# Your assignment
Using the data below, determine the number of lines that include the string "frames". Write only that number.

(Dataset entries)
========================

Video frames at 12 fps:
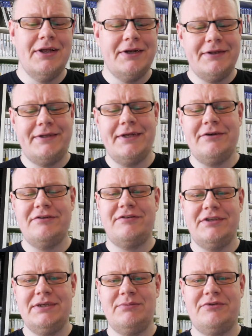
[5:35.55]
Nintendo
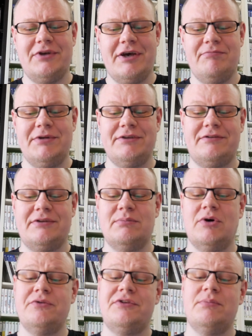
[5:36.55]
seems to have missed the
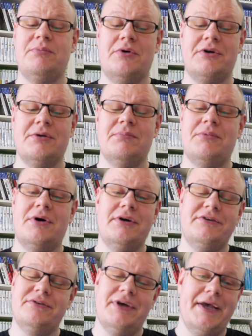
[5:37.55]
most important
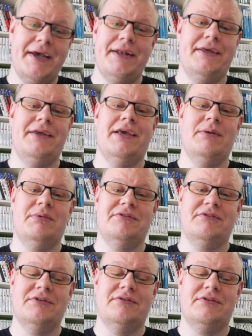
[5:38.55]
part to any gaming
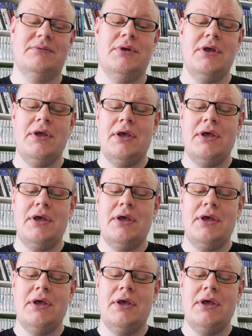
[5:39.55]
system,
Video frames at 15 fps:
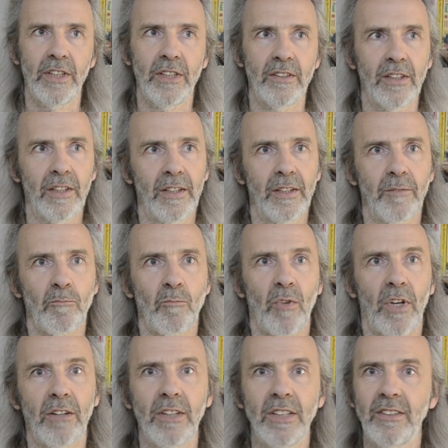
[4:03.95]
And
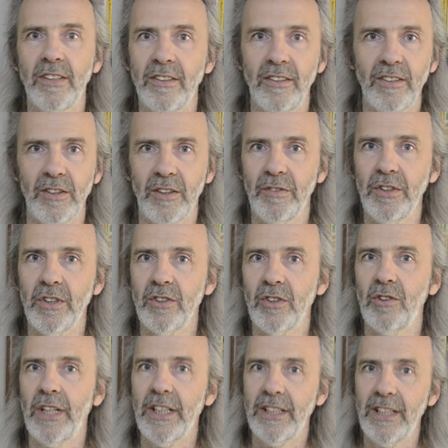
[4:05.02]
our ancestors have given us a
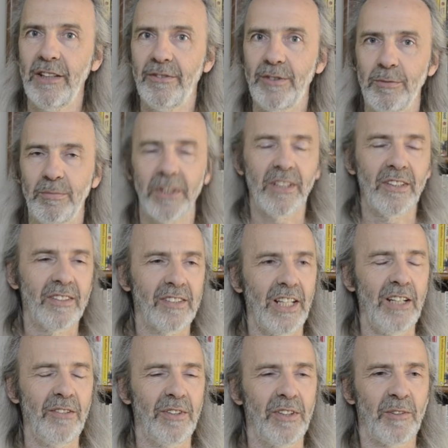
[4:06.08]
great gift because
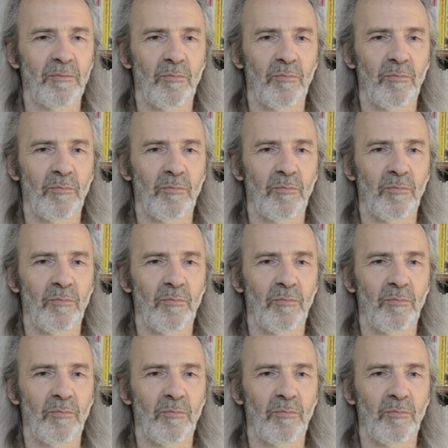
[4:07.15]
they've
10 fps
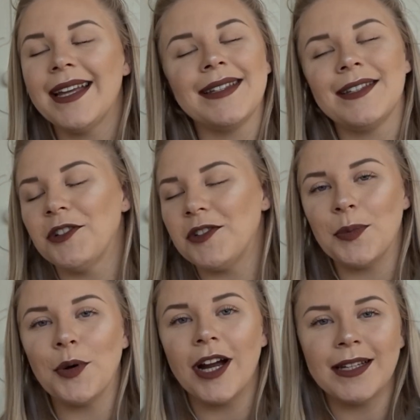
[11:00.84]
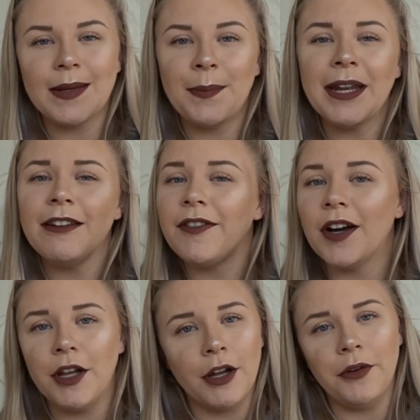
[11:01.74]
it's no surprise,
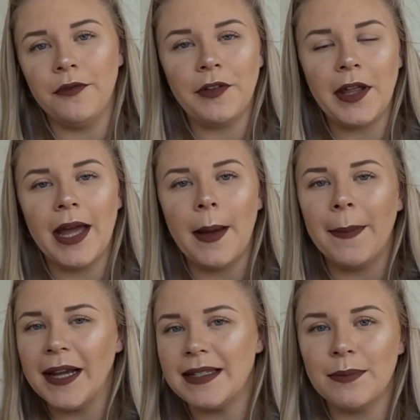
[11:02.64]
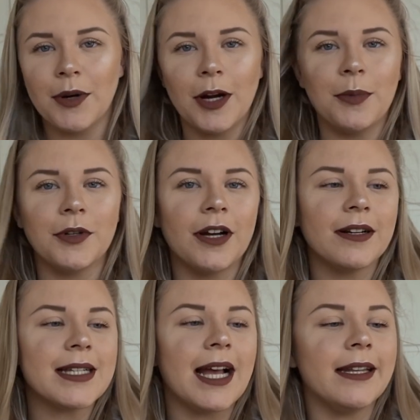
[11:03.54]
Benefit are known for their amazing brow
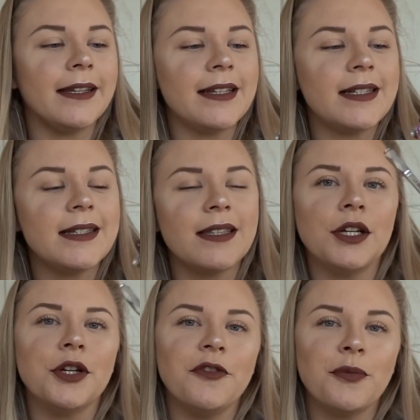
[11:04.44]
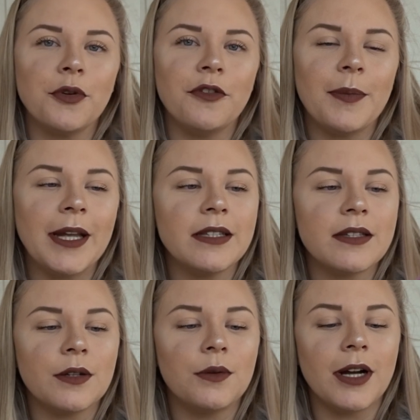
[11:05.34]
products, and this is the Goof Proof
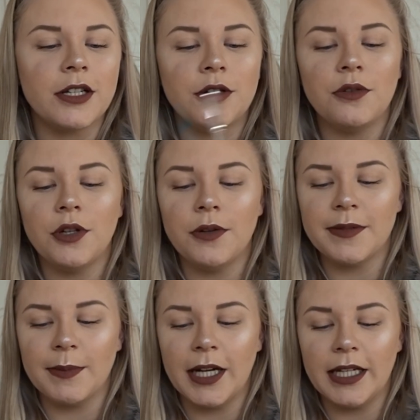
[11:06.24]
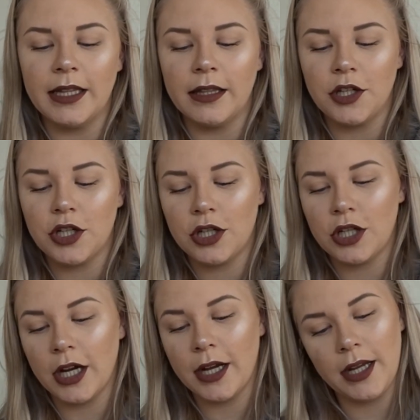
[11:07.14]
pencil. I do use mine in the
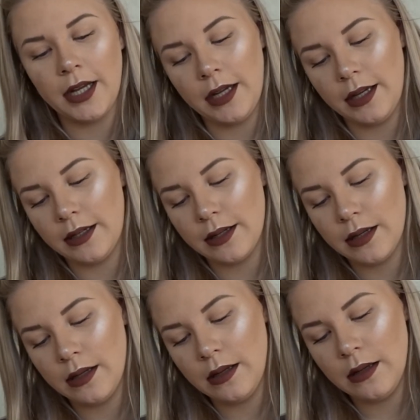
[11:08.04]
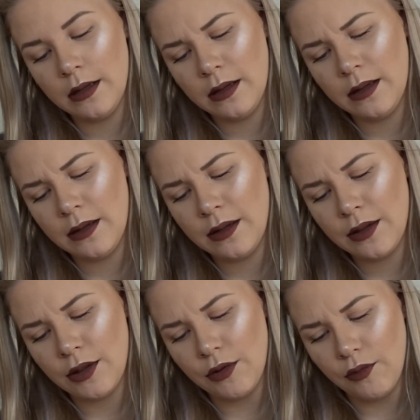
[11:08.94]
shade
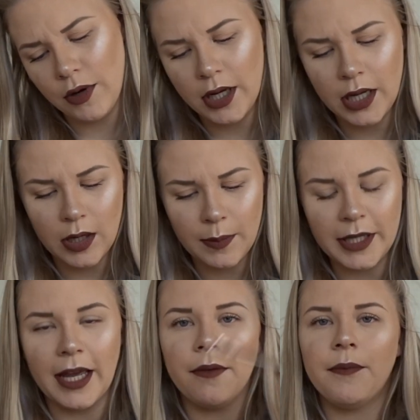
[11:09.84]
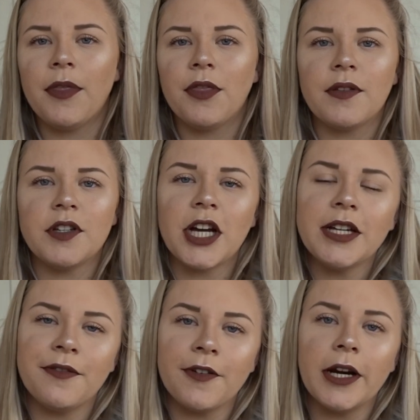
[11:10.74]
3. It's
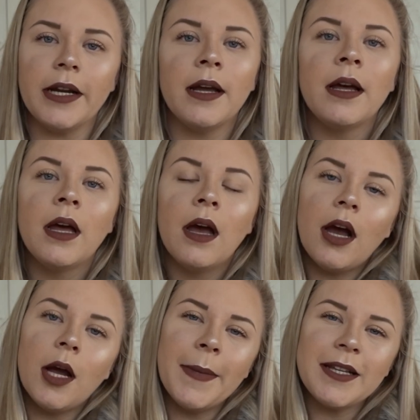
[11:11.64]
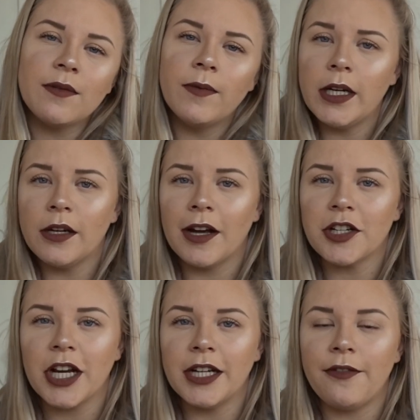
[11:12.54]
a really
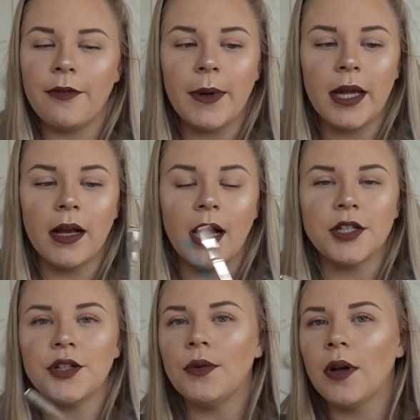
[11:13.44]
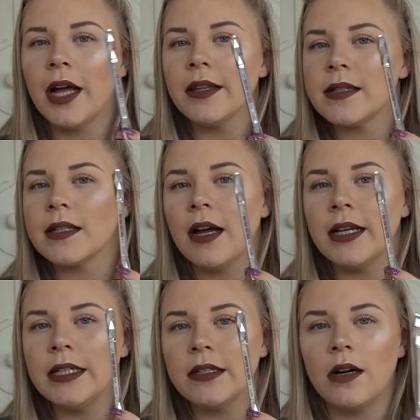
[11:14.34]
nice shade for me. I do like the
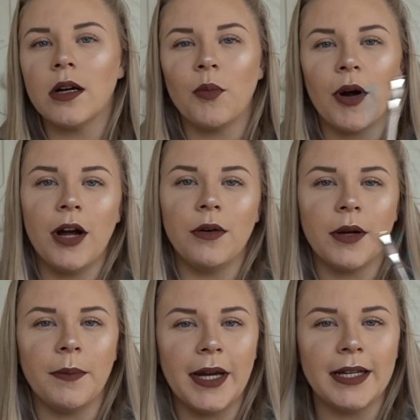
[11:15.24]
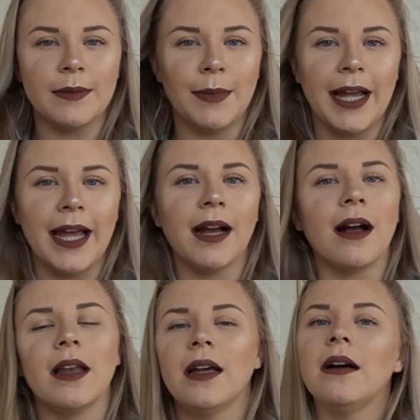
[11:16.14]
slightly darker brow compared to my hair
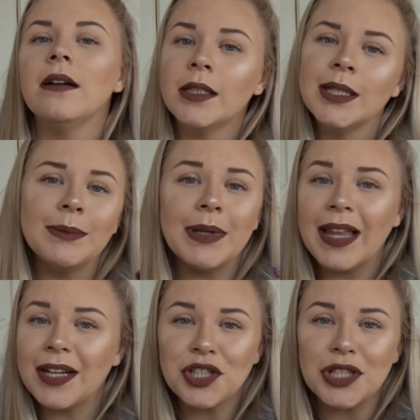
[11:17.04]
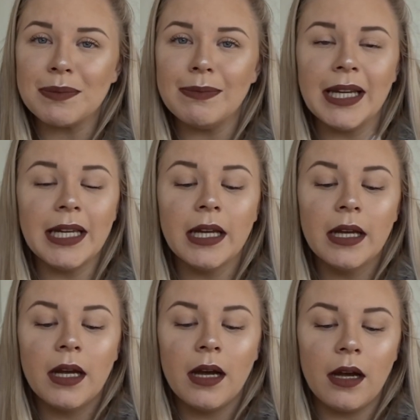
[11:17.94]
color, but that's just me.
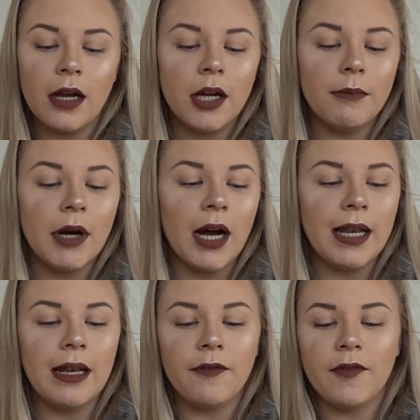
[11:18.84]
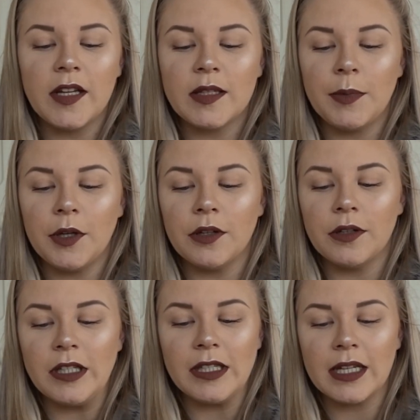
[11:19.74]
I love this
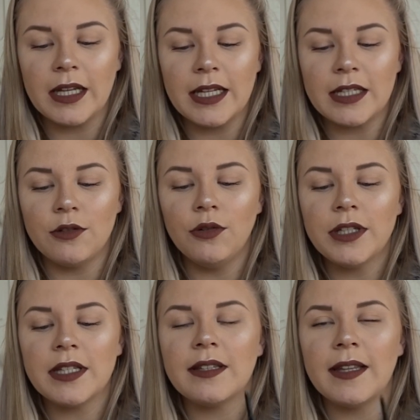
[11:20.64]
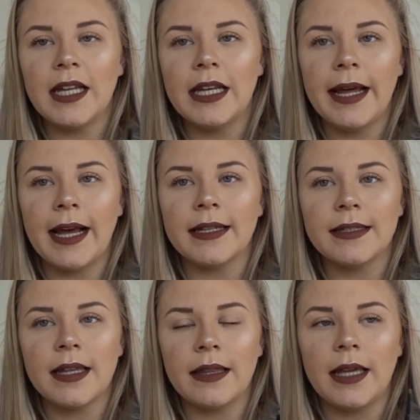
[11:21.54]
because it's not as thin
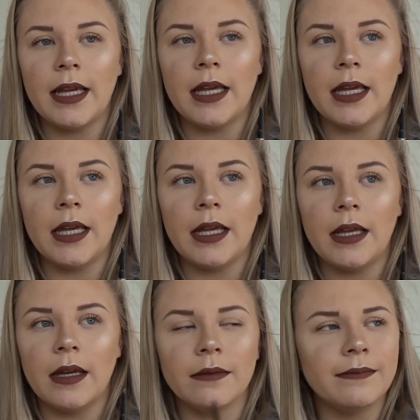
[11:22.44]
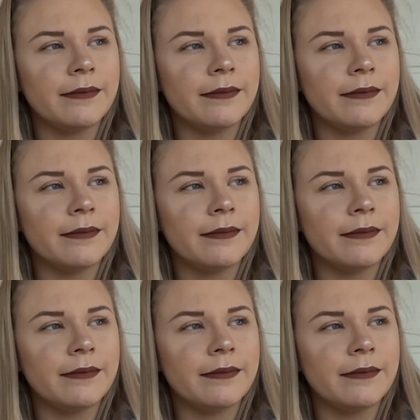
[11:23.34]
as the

========================

# Problem solution
2